An additional group of MPs may vote for the deal if it’s combined with a second referendum, where people are given a choice of this deal or staying in the EU. It’s not clear whether Labour would back a second referendum at this point.

To anyone who’s frustrated with parliament’s gridlock (and who isn’t?), a comment from The Brexit Blog comes as a timely reminder that parliament’s a pretty fair reflection of the country as a whole. In an assortment of polls, no single solution has a majority.

How would people vote in a referendum?
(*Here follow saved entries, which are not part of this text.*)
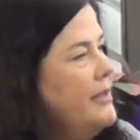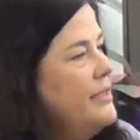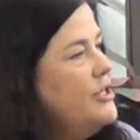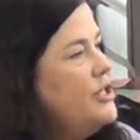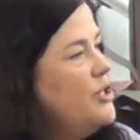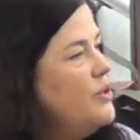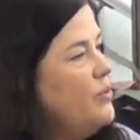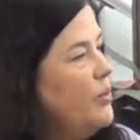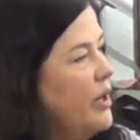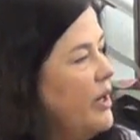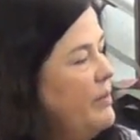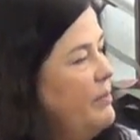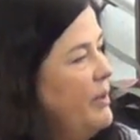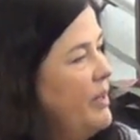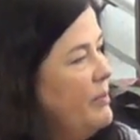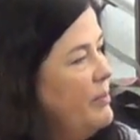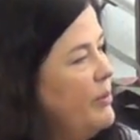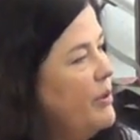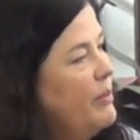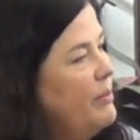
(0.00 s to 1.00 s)
She wanted
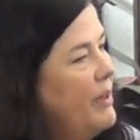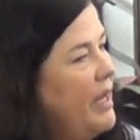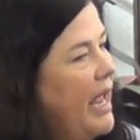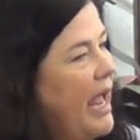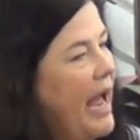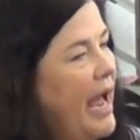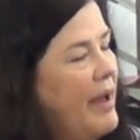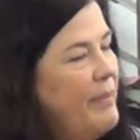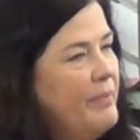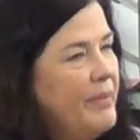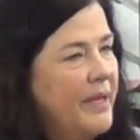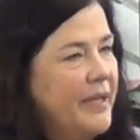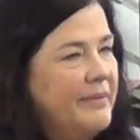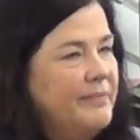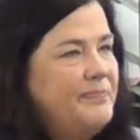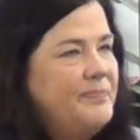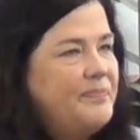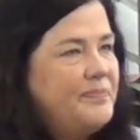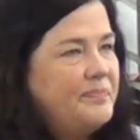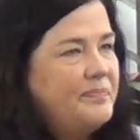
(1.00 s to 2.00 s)
people to be happy.
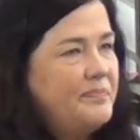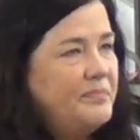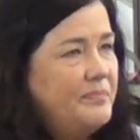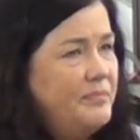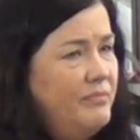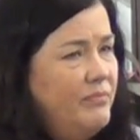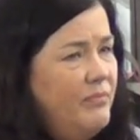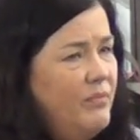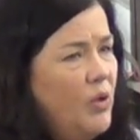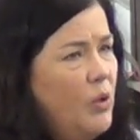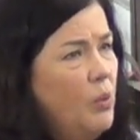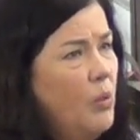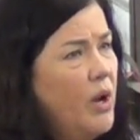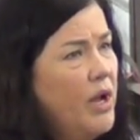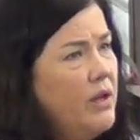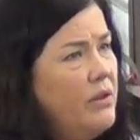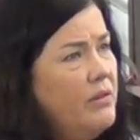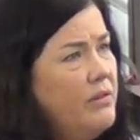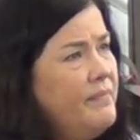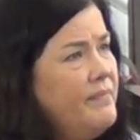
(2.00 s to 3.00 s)

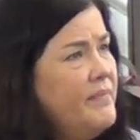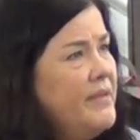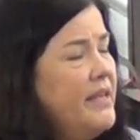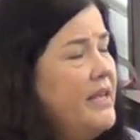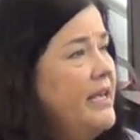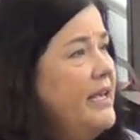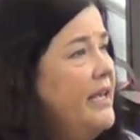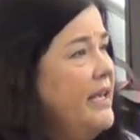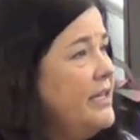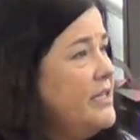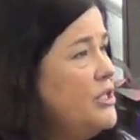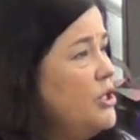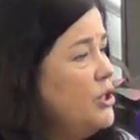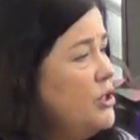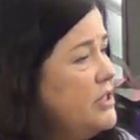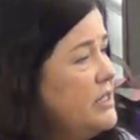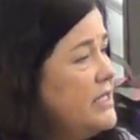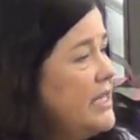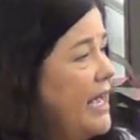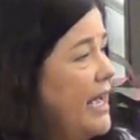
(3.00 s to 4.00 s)
Well, it
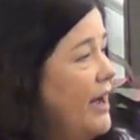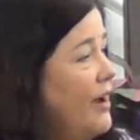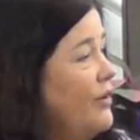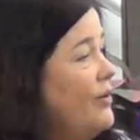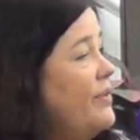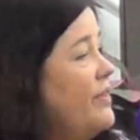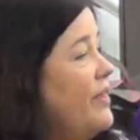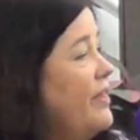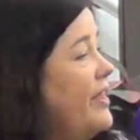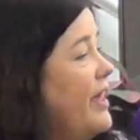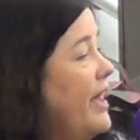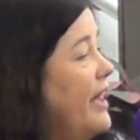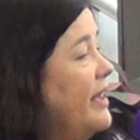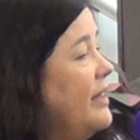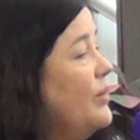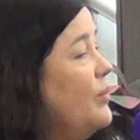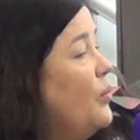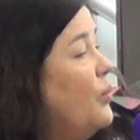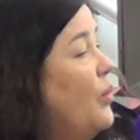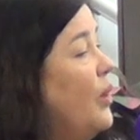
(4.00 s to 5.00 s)
turns out
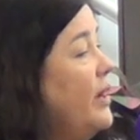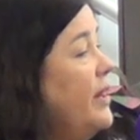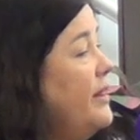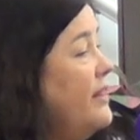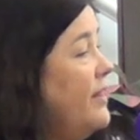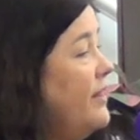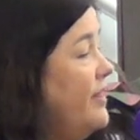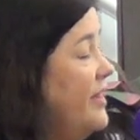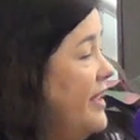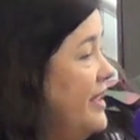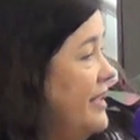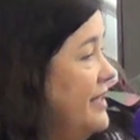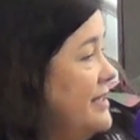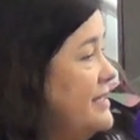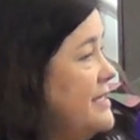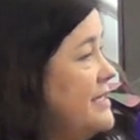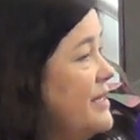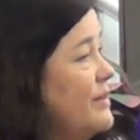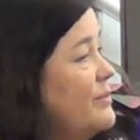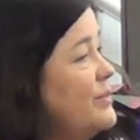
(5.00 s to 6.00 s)
that one of the
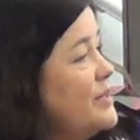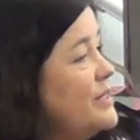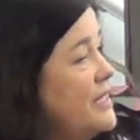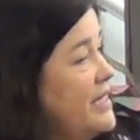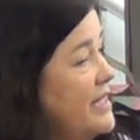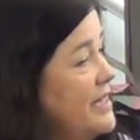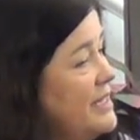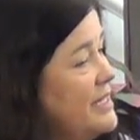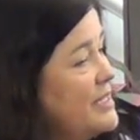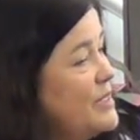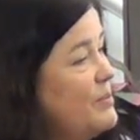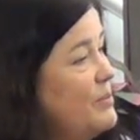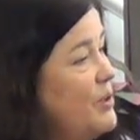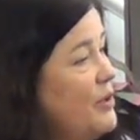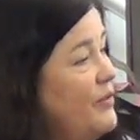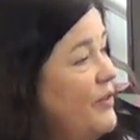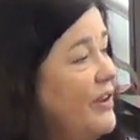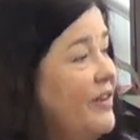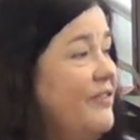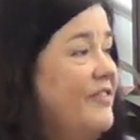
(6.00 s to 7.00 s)
things that was in this
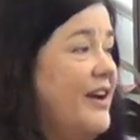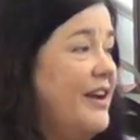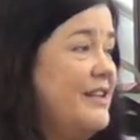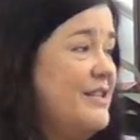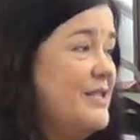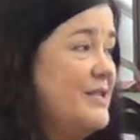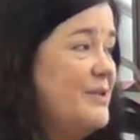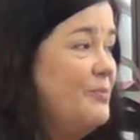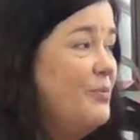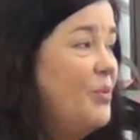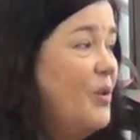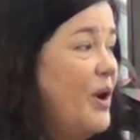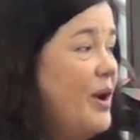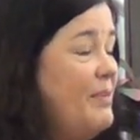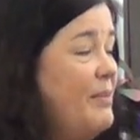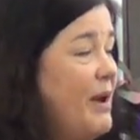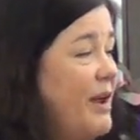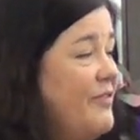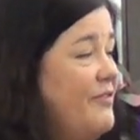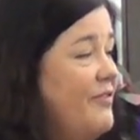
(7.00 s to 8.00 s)
movie, in fact, it's one of
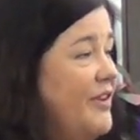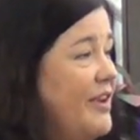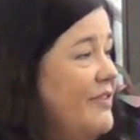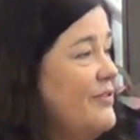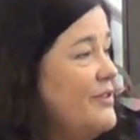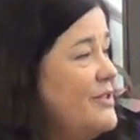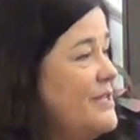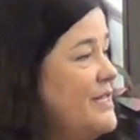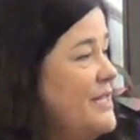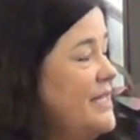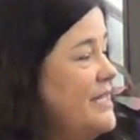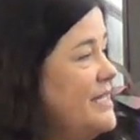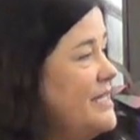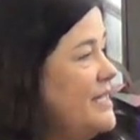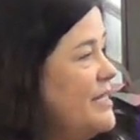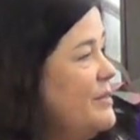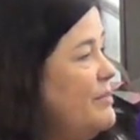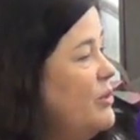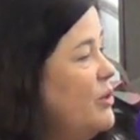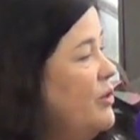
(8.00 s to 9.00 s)
my favorite scenes
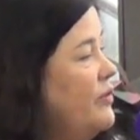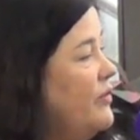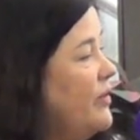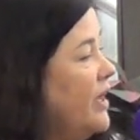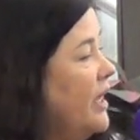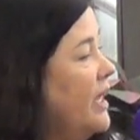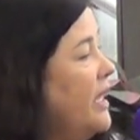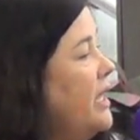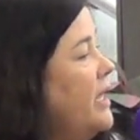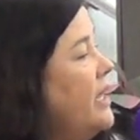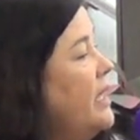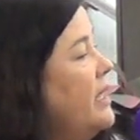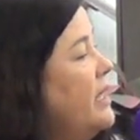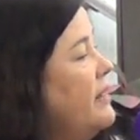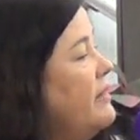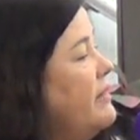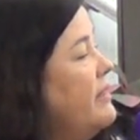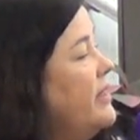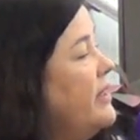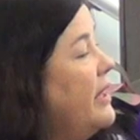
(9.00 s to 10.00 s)
in the movie,
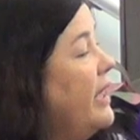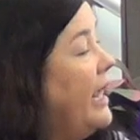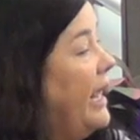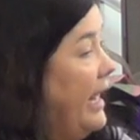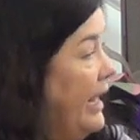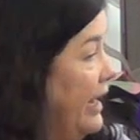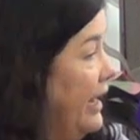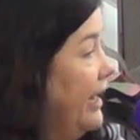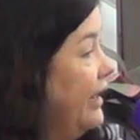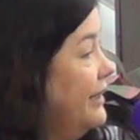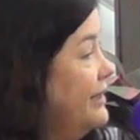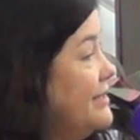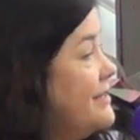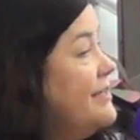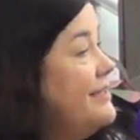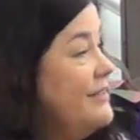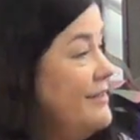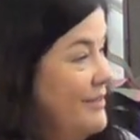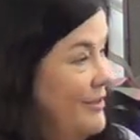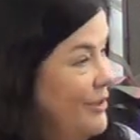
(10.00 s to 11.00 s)
the aunt,
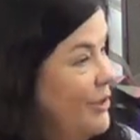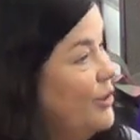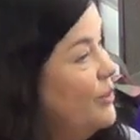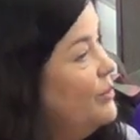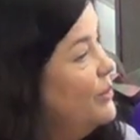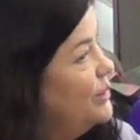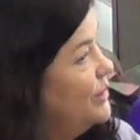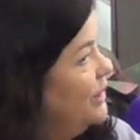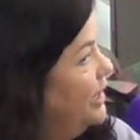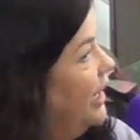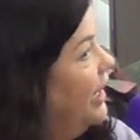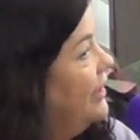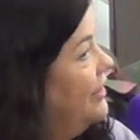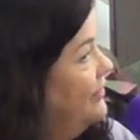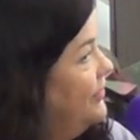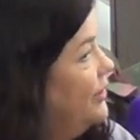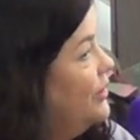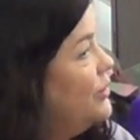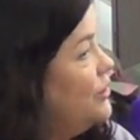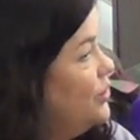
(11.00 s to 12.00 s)
who was kind
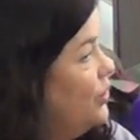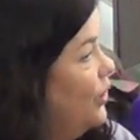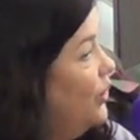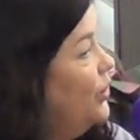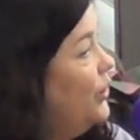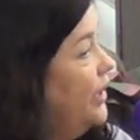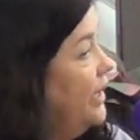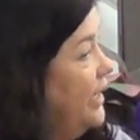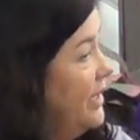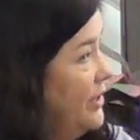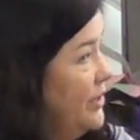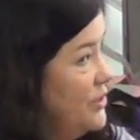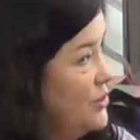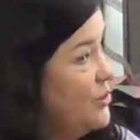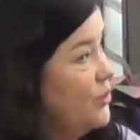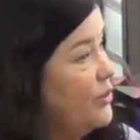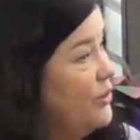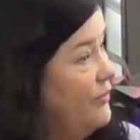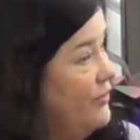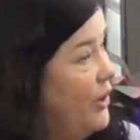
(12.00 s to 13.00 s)
of controlling and
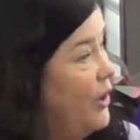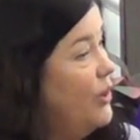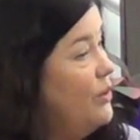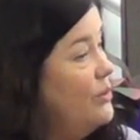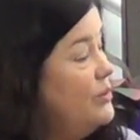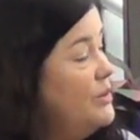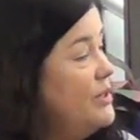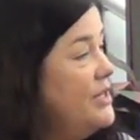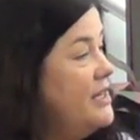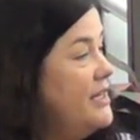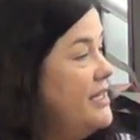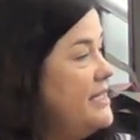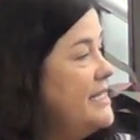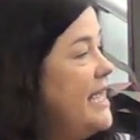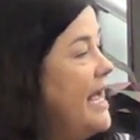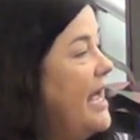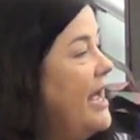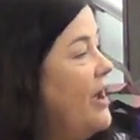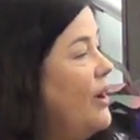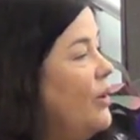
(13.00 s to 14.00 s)
sort of owned the
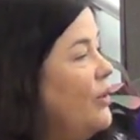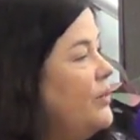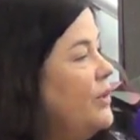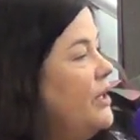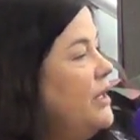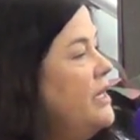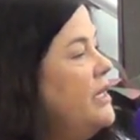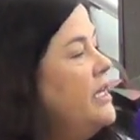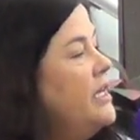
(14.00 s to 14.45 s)
town,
The poll results are inconsistent One puts no deal at 34% and staying at 22%. Another has staying at 34% and no deal at 23%. The answers depend in part on the range of choices offered and also, quite possibly, on the sampling method. Or maybe we’re all too dizzy by now to give consistent answers. 

Does it make sense to hold a second referendum when people already voted to leave? It may be the only way out of this mess. No one, during the first referendum, had a clue what leaving meant–including, based on the evidence, the people running the Leave campaign. So setting an actual deal in front of people and saying, “Is this what you want or should we call it off?” has a certain logic. 

Meanwhile, anti-Brexit campaigners have filed a suit to block the government from putting the deal in front of parliament. A BBC article says, “They believe it contravenes legislation preventing Northern Ireland forming part of a separate customs territory to Great Britain.” They’re also asking the court to write to the EU on behalf of the government asking for an extension, using a power called nobile officium. Which sounds like something out of Harry Potter but, as far as I can tell, isn’t.  

Parliament’s expected to meet on Saturday to consider this mess. That’s also when the government’s expected to release the details of the deal.

According the the Independent, Brexit has already cost the British economy £70 billion.

In the meantime, I have a stinking cold and haven’t managed to be funny about any of this. Blame it on the germs.